Exercise. Reproduce, with no edits, the line that contains "[00:00:03.65]" and all the lines that follow it, ending with the last line of the records.

Collected data:
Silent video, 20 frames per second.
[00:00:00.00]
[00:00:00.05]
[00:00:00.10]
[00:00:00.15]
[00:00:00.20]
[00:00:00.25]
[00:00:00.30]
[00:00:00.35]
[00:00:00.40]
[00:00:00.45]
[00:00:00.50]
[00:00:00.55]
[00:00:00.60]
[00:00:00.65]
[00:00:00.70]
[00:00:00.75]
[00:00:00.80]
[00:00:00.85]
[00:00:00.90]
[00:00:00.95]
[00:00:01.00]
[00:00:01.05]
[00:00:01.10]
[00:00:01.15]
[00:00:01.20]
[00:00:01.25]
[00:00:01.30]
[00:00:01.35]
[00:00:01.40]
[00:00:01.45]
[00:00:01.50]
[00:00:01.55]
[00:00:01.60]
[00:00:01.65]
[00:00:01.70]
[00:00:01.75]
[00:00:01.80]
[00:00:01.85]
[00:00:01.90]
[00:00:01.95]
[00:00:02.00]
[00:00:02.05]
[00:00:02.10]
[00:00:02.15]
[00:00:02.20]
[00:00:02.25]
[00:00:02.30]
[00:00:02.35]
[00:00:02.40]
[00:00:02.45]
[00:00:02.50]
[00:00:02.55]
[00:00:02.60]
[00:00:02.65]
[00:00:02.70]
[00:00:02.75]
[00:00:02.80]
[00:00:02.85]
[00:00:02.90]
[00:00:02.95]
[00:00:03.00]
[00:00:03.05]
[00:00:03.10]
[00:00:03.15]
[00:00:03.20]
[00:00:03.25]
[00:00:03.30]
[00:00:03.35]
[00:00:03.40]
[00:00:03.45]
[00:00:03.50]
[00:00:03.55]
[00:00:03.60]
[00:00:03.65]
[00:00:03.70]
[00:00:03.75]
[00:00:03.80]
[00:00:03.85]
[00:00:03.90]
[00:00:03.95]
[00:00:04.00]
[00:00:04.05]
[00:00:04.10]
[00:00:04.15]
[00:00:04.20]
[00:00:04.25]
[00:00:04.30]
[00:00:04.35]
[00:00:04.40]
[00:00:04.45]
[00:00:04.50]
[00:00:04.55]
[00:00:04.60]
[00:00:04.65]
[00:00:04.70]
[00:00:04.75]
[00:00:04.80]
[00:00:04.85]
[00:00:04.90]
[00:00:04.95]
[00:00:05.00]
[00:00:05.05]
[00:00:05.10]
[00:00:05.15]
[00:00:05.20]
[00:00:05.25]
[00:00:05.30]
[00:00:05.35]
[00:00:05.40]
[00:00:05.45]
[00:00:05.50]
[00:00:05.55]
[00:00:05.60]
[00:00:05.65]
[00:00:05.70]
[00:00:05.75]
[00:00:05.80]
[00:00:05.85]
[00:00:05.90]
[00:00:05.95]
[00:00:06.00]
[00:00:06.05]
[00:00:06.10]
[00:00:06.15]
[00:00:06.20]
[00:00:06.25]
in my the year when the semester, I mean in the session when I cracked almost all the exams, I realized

Task output.
[00:00:03.65]
[00:00:03.70]
[00:00:03.75]
[00:00:03.80]
[00:00:03.85]
[00:00:03.90]
[00:00:03.95]
[00:00:04.00]
[00:00:04.05]
[00:00:04.10]
[00:00:04.15]
[00:00:04.20]
[00:00:04.25]
[00:00:04.30]
[00:00:04.35]
[00:00:04.40]
[00:00:04.45]
[00:00:04.50]
[00:00:04.55]
[00:00:04.60]
[00:00:04.65]
[00:00:04.70]
[00:00:04.75]
[00:00:04.80]
[00:00:04.85]
[00:00:04.90]
[00:00:04.95]
[00:00:05.00]
[00:00:05.05]
[00:00:05.10]
[00:00:05.15]
[00:00:05.20]
[00:00:05.25]
[00:00:05.30]
[00:00:05.35]
[00:00:05.40]
[00:00:05.45]
[00:00:05.50]
[00:00:05.55]
[00:00:05.60]
[00:00:05.65]
[00:00:05.70]
[00:00:05.75]
[00:00:05.80]
[00:00:05.85]
[00:00:05.90]
[00:00:05.95]
[00:00:06.00]
[00:00:06.05]
[00:00:06.10]
[00:00:06.15]
[00:00:06.20]
[00:00:06.25]
in my the year when the semester, I mean in the session when I cracked almost all the exams, I realized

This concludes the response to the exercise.